### Supplied information
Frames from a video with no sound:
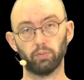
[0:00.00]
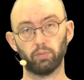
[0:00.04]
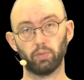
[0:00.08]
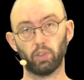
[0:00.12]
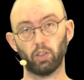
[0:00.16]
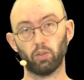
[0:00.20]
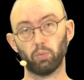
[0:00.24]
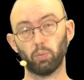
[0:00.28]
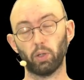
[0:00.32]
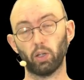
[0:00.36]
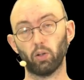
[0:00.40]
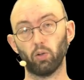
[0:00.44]

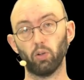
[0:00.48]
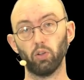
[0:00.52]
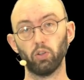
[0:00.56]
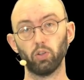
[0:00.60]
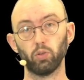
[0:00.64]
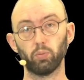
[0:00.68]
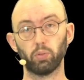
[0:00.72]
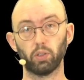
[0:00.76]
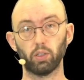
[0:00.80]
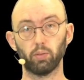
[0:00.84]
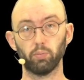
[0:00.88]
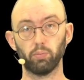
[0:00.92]
this may
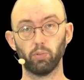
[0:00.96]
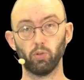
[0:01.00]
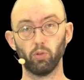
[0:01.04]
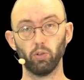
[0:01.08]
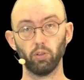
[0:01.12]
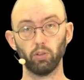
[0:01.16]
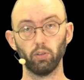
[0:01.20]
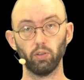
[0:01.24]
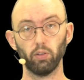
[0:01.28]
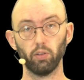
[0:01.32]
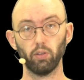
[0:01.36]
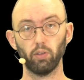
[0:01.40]
also be
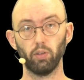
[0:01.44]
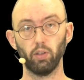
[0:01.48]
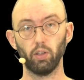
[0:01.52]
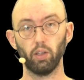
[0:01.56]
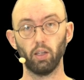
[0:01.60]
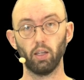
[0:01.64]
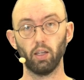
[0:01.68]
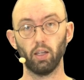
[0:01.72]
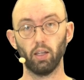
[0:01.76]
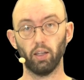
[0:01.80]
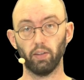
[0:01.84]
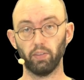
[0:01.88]
important,
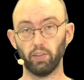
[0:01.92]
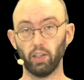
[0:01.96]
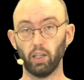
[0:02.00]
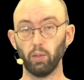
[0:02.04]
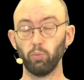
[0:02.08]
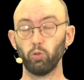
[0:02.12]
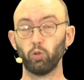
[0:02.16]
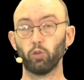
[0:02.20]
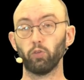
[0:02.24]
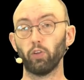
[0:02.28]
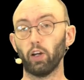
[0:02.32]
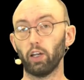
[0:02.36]
they
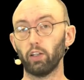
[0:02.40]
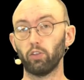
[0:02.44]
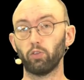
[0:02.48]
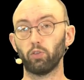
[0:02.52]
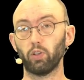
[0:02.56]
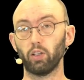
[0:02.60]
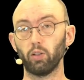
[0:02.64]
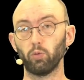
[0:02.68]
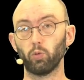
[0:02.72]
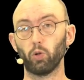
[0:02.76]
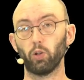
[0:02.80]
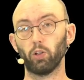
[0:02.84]
provide
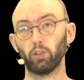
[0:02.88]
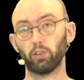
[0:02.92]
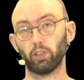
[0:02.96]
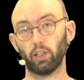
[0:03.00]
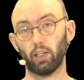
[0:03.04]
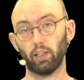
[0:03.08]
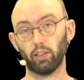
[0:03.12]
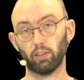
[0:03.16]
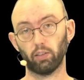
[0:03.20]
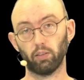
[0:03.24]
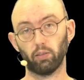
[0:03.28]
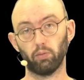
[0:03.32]
real-world
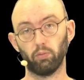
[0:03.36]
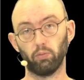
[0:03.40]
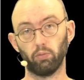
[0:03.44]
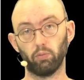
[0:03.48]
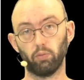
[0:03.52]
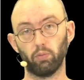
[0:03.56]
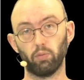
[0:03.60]
data.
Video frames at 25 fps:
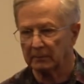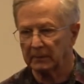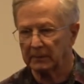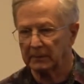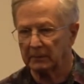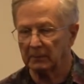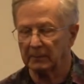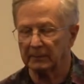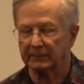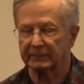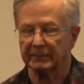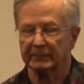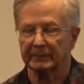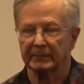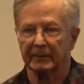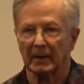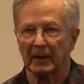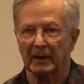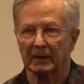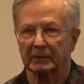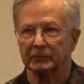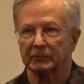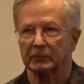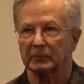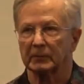me with a
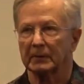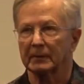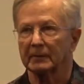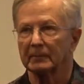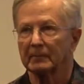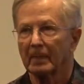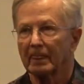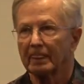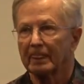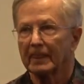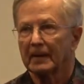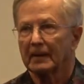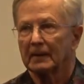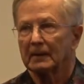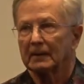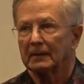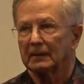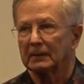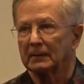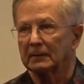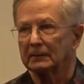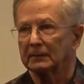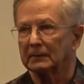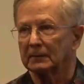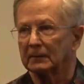doctorate.
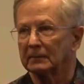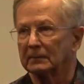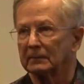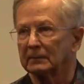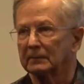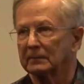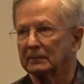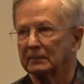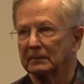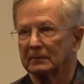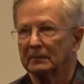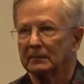And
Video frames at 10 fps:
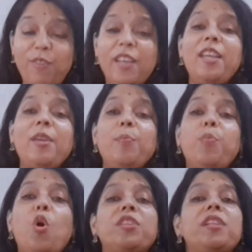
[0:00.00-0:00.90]
very
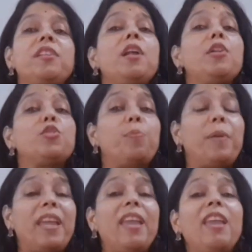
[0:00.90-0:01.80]
important to
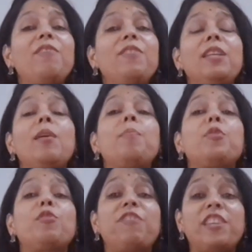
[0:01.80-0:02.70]
behave in a
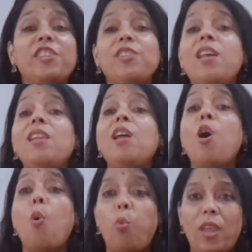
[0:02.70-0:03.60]
professional
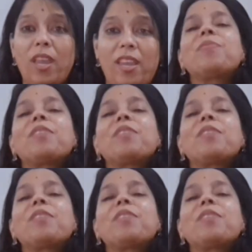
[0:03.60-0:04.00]
way.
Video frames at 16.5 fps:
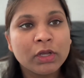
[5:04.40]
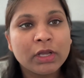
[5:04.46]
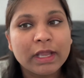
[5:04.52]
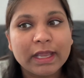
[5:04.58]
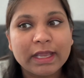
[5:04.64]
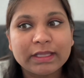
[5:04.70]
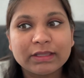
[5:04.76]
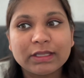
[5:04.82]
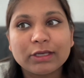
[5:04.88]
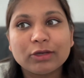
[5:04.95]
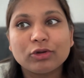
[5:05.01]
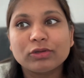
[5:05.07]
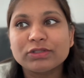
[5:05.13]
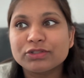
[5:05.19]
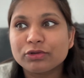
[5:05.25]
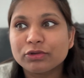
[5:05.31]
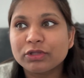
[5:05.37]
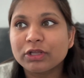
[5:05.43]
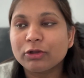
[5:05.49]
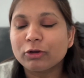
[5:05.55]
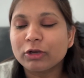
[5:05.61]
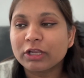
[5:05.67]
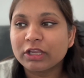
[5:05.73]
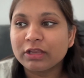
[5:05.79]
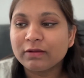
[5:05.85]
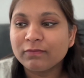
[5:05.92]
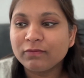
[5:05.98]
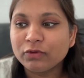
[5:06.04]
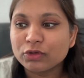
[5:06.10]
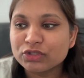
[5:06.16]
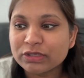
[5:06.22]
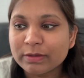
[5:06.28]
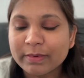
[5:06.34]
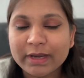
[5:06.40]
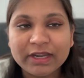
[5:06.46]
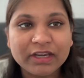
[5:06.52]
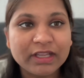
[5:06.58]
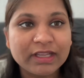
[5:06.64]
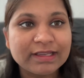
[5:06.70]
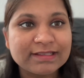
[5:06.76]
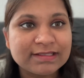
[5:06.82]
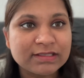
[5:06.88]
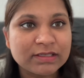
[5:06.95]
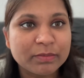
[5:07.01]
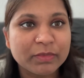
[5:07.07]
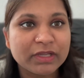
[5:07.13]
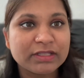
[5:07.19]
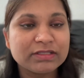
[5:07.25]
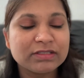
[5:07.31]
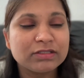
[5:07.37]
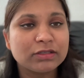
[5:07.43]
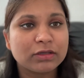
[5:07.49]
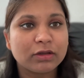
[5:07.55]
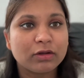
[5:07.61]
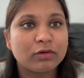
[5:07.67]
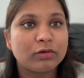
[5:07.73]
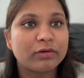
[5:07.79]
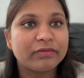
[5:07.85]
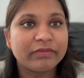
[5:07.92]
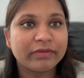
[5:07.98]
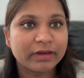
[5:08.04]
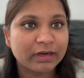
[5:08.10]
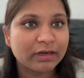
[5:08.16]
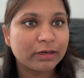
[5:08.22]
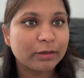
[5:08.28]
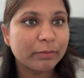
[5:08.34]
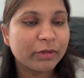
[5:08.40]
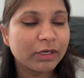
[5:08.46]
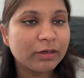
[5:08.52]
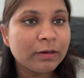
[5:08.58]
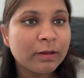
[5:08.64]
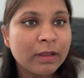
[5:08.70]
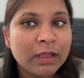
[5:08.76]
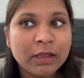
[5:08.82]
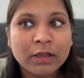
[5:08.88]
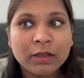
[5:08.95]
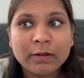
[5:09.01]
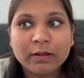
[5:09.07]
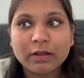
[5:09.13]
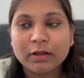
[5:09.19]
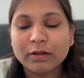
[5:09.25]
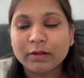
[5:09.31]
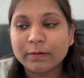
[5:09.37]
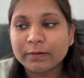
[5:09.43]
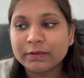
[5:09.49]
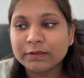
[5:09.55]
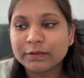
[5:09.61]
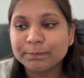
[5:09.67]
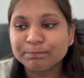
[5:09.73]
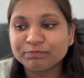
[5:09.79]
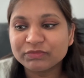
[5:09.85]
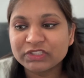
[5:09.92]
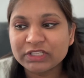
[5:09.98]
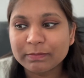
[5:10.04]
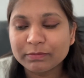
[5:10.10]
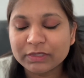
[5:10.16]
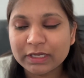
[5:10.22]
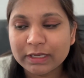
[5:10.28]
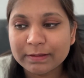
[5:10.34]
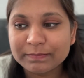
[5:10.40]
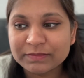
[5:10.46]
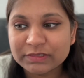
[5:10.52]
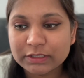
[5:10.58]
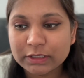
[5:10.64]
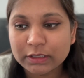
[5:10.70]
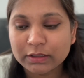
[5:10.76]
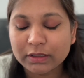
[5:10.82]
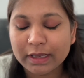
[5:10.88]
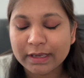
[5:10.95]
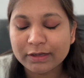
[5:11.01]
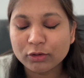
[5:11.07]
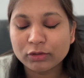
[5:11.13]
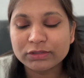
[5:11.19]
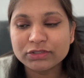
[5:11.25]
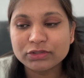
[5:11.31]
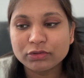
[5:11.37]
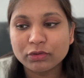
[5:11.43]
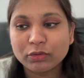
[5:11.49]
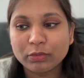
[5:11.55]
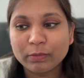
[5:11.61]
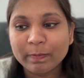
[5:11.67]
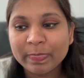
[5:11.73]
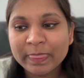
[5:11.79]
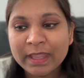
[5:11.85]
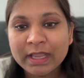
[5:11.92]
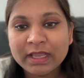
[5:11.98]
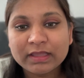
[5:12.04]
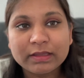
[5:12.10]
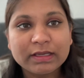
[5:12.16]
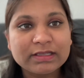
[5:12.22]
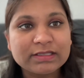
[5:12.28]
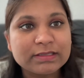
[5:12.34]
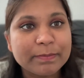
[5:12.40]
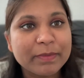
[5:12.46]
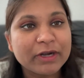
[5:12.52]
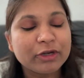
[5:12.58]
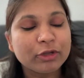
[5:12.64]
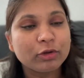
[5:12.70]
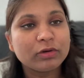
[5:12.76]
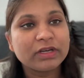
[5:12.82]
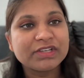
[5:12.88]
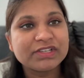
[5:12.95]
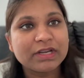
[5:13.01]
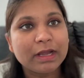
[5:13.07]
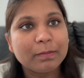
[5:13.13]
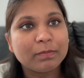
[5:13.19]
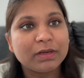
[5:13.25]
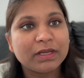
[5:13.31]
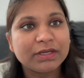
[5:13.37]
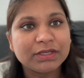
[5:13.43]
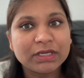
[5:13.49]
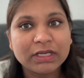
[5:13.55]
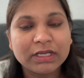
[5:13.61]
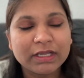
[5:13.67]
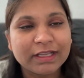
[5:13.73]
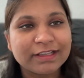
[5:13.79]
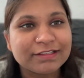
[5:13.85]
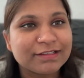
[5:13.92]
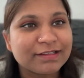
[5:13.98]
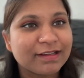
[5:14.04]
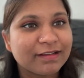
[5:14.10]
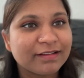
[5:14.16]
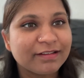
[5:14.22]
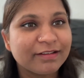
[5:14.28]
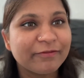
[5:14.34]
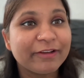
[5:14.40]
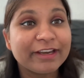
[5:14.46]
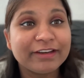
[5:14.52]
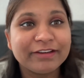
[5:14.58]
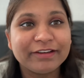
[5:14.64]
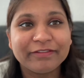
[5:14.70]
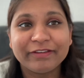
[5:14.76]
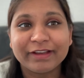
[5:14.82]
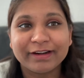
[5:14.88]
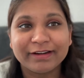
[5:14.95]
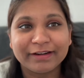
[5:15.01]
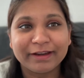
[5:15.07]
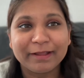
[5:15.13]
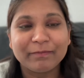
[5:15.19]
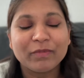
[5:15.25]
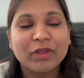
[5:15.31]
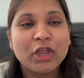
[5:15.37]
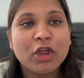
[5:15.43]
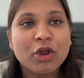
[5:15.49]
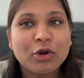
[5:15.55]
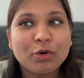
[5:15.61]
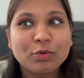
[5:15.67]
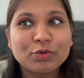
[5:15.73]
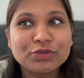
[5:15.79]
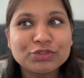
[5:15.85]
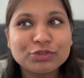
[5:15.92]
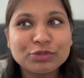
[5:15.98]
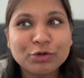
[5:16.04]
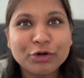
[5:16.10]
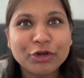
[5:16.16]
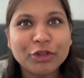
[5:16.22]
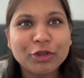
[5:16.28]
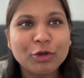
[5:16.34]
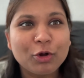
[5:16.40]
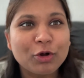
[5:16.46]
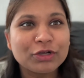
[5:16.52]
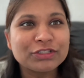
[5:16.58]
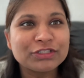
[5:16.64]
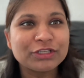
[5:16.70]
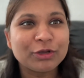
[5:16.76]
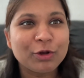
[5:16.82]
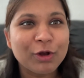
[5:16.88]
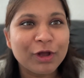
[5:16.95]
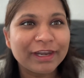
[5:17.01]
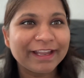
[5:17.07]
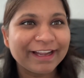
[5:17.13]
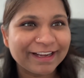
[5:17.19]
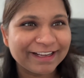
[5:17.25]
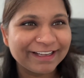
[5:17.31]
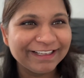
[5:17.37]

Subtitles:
And then also they're gonna give you some antihistamines, so chlorpheniramine, sometimes and also there is a particular tablet, it's very difficult name, ursodeoxycholic.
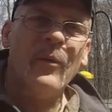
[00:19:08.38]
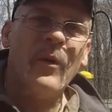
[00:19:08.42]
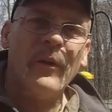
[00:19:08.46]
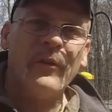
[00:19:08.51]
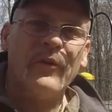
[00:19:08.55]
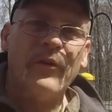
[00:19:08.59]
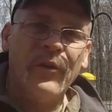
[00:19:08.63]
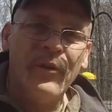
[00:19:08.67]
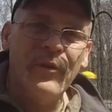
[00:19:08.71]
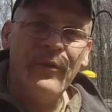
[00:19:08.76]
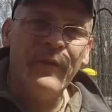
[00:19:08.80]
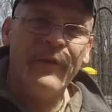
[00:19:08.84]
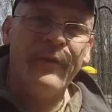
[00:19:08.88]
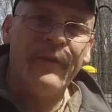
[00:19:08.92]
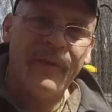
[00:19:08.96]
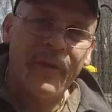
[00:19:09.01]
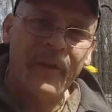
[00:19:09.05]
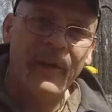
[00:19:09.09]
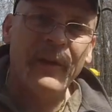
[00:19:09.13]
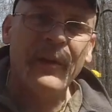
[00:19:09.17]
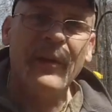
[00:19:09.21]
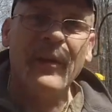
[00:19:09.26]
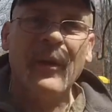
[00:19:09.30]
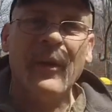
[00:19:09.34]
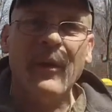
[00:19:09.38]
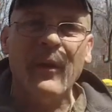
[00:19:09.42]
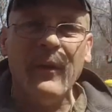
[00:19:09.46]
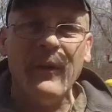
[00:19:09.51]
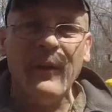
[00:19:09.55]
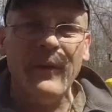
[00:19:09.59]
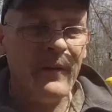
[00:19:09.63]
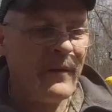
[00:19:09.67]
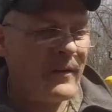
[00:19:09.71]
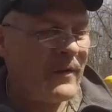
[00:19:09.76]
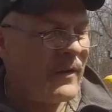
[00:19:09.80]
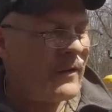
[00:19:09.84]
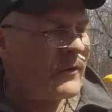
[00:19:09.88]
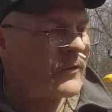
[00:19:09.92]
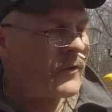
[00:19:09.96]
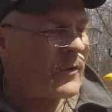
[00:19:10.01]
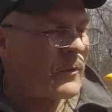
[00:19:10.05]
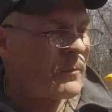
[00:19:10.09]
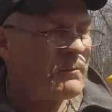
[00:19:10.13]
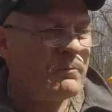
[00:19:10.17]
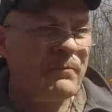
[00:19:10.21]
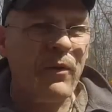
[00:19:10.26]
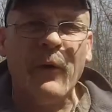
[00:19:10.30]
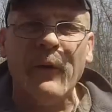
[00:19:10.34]
what you feel is the
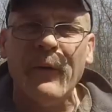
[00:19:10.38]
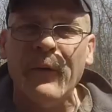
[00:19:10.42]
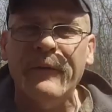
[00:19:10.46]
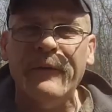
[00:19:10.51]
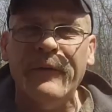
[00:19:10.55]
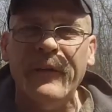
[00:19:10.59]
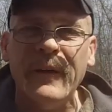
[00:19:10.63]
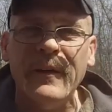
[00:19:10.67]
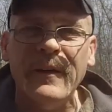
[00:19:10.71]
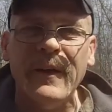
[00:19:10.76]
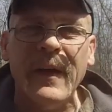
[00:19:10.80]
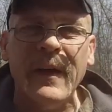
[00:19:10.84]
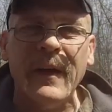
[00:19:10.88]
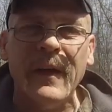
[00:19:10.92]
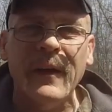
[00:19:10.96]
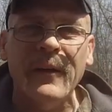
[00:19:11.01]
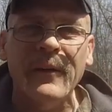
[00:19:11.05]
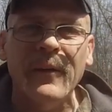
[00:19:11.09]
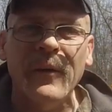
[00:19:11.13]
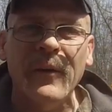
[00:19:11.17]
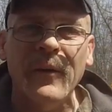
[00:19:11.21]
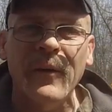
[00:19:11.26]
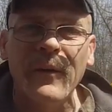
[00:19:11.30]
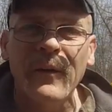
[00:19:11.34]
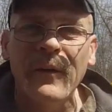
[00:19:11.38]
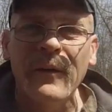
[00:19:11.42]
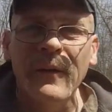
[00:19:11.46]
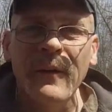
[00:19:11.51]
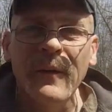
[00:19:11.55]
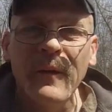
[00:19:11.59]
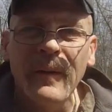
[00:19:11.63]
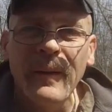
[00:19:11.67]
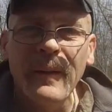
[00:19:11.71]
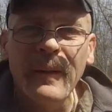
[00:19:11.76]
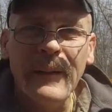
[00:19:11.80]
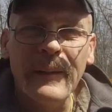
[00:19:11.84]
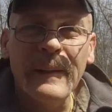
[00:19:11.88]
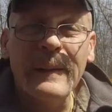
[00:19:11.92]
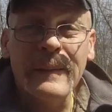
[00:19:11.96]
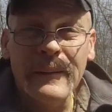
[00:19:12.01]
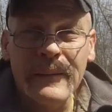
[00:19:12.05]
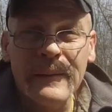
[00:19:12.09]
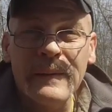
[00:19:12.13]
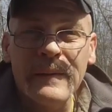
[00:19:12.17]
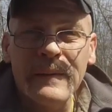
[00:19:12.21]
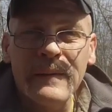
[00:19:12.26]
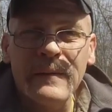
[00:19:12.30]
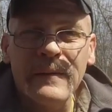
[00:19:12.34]
perfect handle.
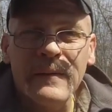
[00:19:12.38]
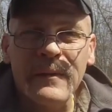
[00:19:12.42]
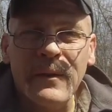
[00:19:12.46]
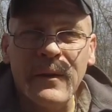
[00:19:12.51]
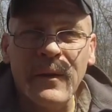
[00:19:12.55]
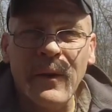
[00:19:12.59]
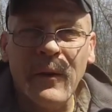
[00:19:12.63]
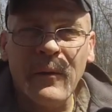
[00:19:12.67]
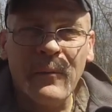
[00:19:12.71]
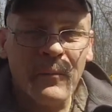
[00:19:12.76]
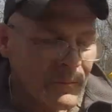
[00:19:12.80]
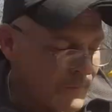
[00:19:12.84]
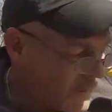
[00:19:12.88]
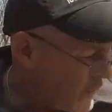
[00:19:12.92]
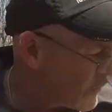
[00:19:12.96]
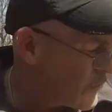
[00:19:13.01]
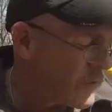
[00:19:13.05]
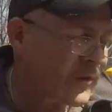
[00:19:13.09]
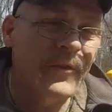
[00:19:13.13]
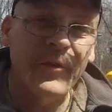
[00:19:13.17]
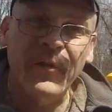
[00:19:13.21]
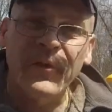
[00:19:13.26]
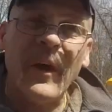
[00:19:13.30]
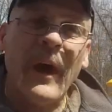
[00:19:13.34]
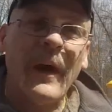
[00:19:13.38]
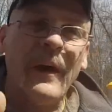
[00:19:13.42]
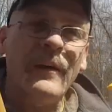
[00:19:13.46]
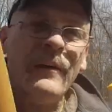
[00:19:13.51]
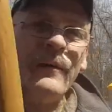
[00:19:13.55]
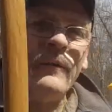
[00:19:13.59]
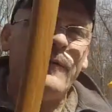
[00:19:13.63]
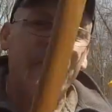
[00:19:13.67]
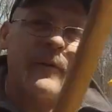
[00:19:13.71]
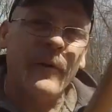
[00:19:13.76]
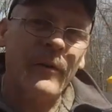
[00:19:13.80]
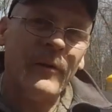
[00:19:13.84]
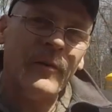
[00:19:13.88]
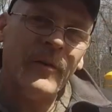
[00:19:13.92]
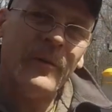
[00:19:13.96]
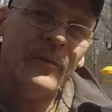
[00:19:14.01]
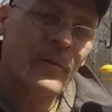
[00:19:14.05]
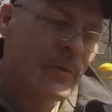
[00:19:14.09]
You know, it's exciting, folks, it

### What you are asked to do
Your answer should be the lines above, word for word, from the line with "[00:19:09.59]" through the line with "[00:19:10.63]", minus the pictures.

### Result of the task
[00:19:09.59]
[00:19:09.63]
[00:19:09.67]
[00:19:09.71]
[00:19:09.76]
[00:19:09.80]
[00:19:09.84]
[00:19:09.88]
[00:19:09.92]
[00:19:09.96]
[00:19:10.01]
[00:19:10.05]
[00:19:10.09]
[00:19:10.13]
[00:19:10.17]
[00:19:10.21]
[00:19:10.26]
[00:19:10.30]
[00:19:10.34]
what you feel is the
[00:19:10.38]
[00:19:10.42]
[00:19:10.46]
[00:19:10.51]
[00:19:10.55]
[00:19:10.59]
[00:19:10.63]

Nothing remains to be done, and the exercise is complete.